First off, why is Time Leap good?

Basically, they're the most efficient at both multi-attacking, up to 7-8 times per turn, and getting free plus off of many different sources. They also have one of the best toolboxing to boot.

Next, the basics.

We have three particular key cards in Time Leap: History Maker, Melem, and Ur-watar, all of which are generic and can be splashed into any Gear Chronicle deck if space allots.

If you don't know how the bread-and-butter combo works, basically goes like this: Melem attacks, calls out Ur-watar. History attacks, Time Leaps Ur-watar into Melem, add 1 Card to hand. Melem attacks, calling out Ur-watar. Time Leap Ur-watar with another unit into Melem. And this mini-loop goes on as long as you have units that can Time Leap that Ur-watar. While it isn't the strongest combo in the deck, it is the most basic one that anyone can pick up when starting the deck.
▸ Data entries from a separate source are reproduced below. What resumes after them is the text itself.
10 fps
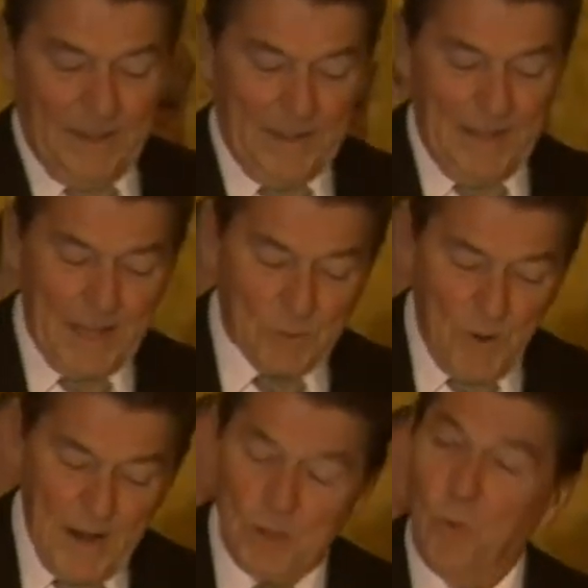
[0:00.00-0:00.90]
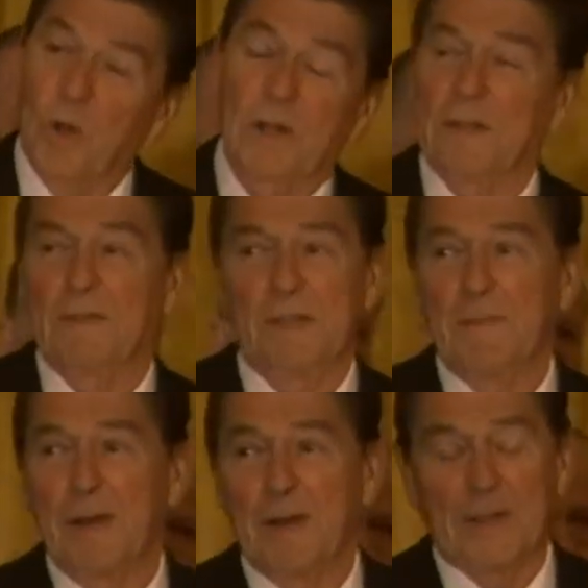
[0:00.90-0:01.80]
And that's why the work of the
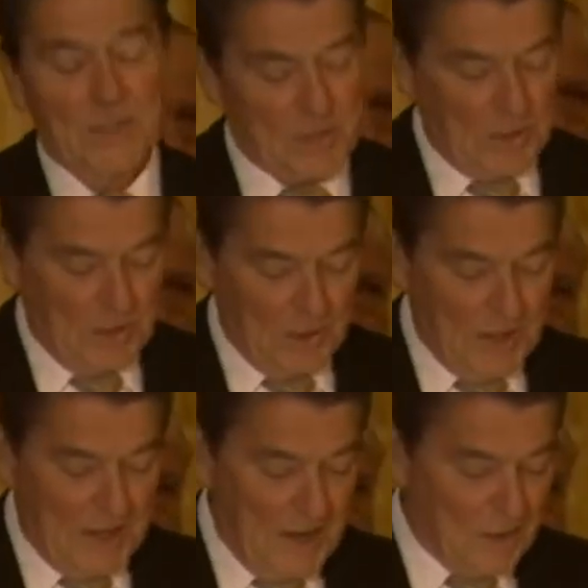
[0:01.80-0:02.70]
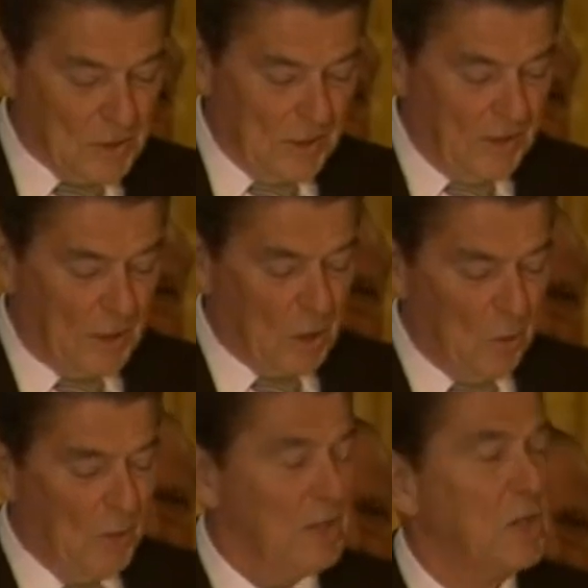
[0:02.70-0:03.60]
American Security Council and the
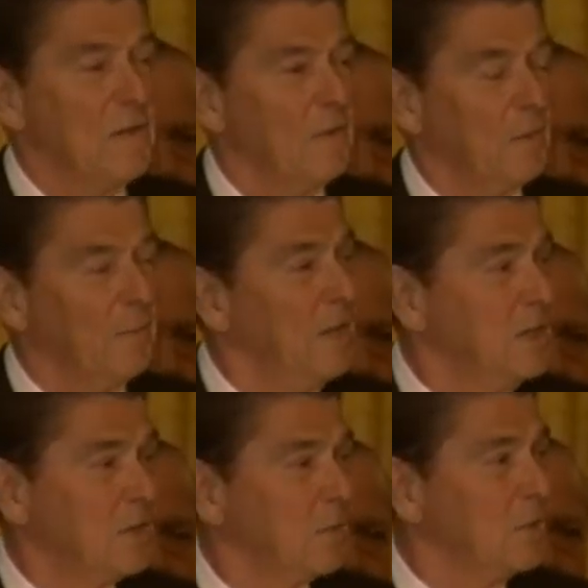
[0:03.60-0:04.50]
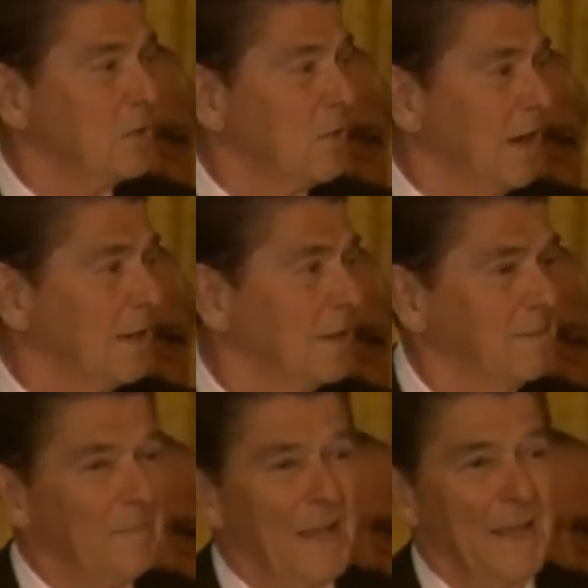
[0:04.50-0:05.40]
Coalition for Peace Through Strength
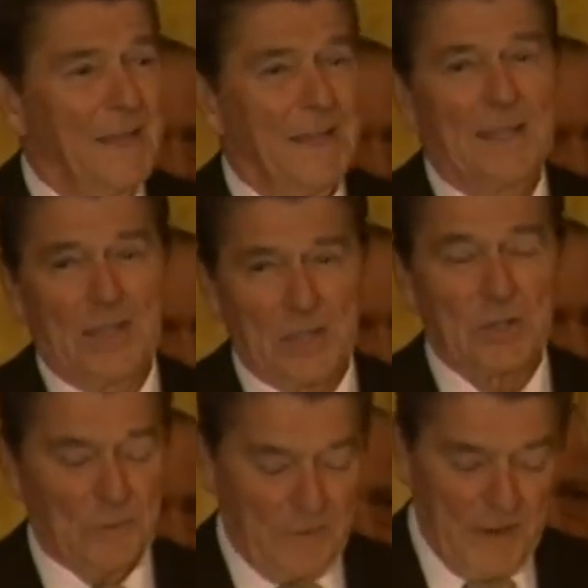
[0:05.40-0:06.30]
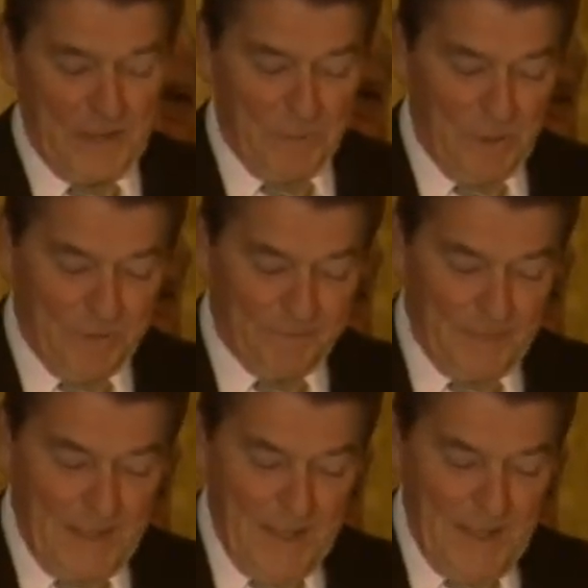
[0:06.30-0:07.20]
is so valuable.
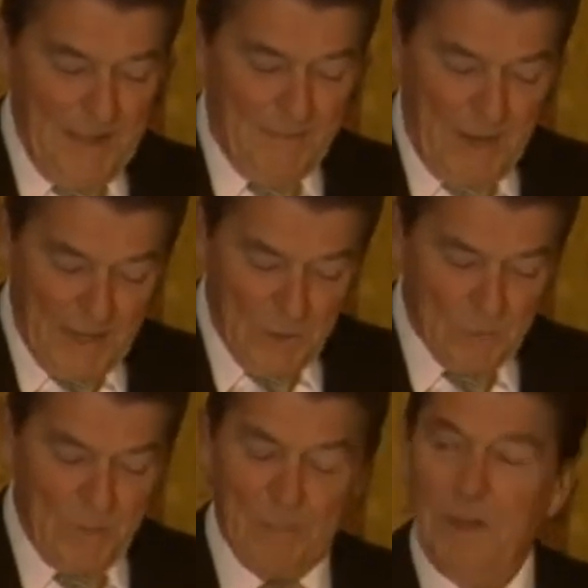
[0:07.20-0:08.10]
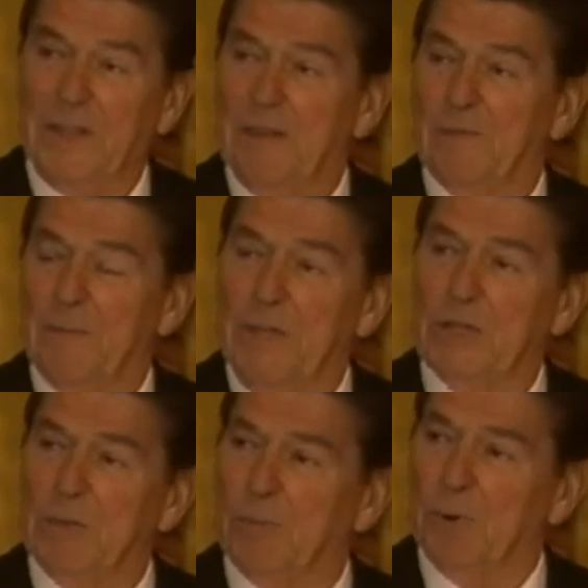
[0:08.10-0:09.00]
By your public
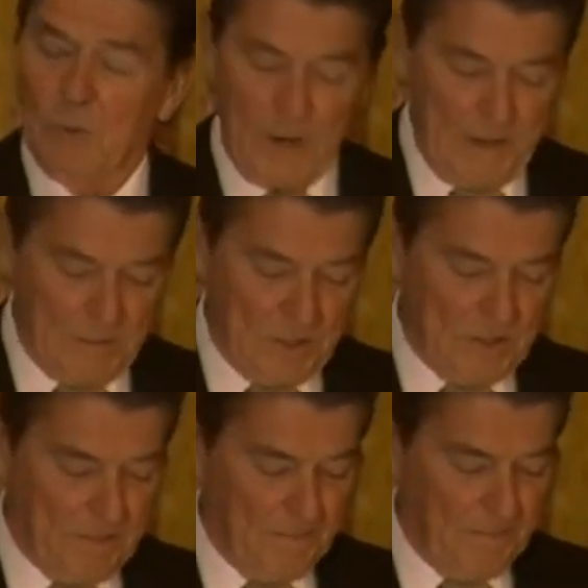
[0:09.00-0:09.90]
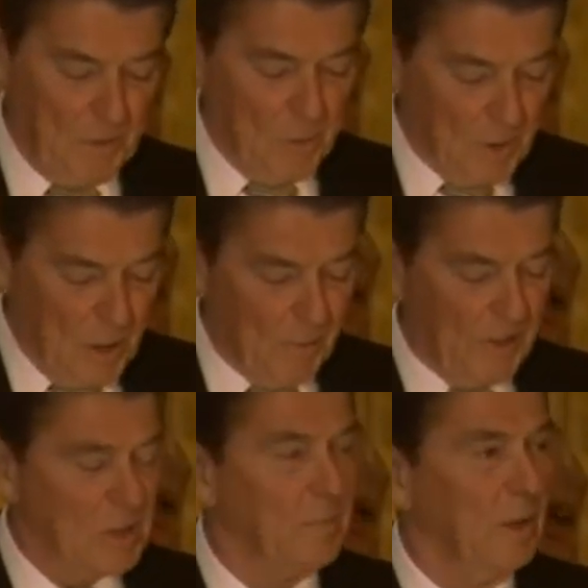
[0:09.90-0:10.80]
information programs, you are
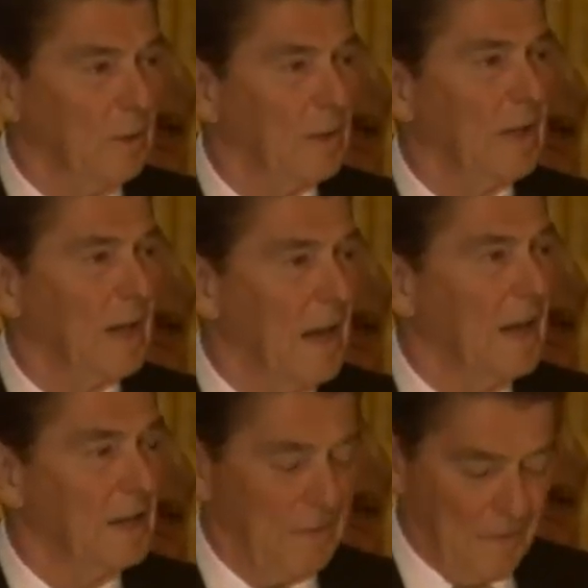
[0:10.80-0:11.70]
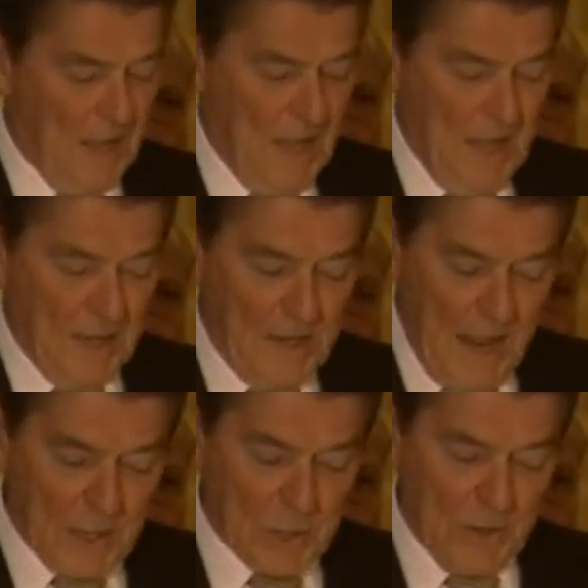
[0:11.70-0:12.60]
helping us build the kind of
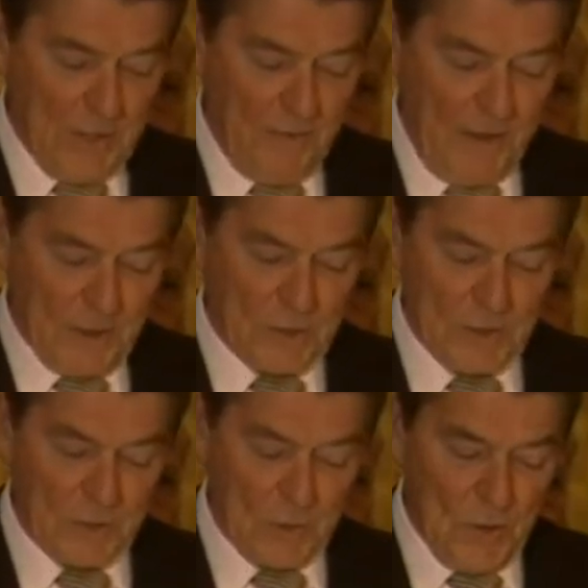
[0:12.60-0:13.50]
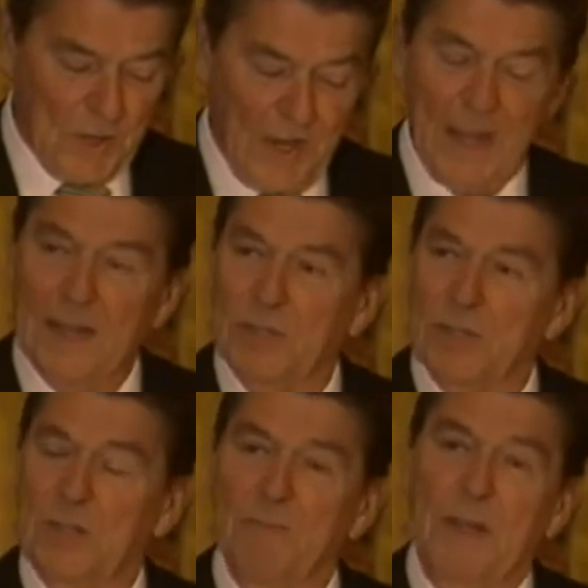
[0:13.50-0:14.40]
national defense and strong
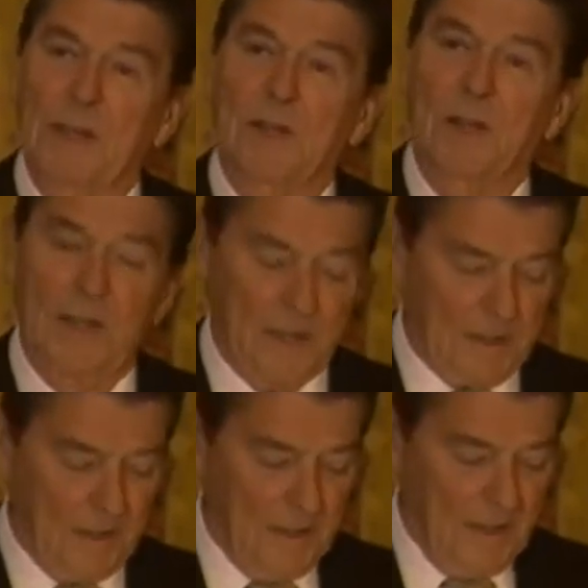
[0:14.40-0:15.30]
alliances that make it clear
Outside of that basic combo, we have our big bad combo enabler: Tick Tock Worker. He does so much. Mid-battle Time Leaping, searching out combo pieces, it does it all.

And that's why he's limited to one. And can't be your starter.

With the limit to one, you'll have to be smarter with your single use of Tick Tock(not factoring in recycling), but with smart play you can make maximum use of your single Tick Tock and not even feel the repercussions of losing your two or three extra copies.

Something for you to try: Take out Tick Tock Worker completely from your deck for awhile. Playing without it helps you become much, much better as a Time Leap player and you'll definitely see improvements once you put that Tick Tock back in.

Mainly, there are two decks that primarily focus on Time Leap: Chronojet and Chronofang. Chronojet
is the more aggressive and versatile one, giving access to Nextage and Metallica in G-Zone as well as other Chronojet exclusive options that gives it an edge on other decks. Chronofang, on the other hand, is a bit slower focusing more on pressure vanguards like  Bind Time and Rebellion alongside the main Time Leap engine. In the end it's up to you how you want to play Time Leap. Chronojet is definitely the more viable, meta build but Chronofang is a pretty fun way to play too. Hell, go out and test Tiger and Jet in the same deck. It's super fun and having access to the G-Zones of both Jet and Fang goes a long way.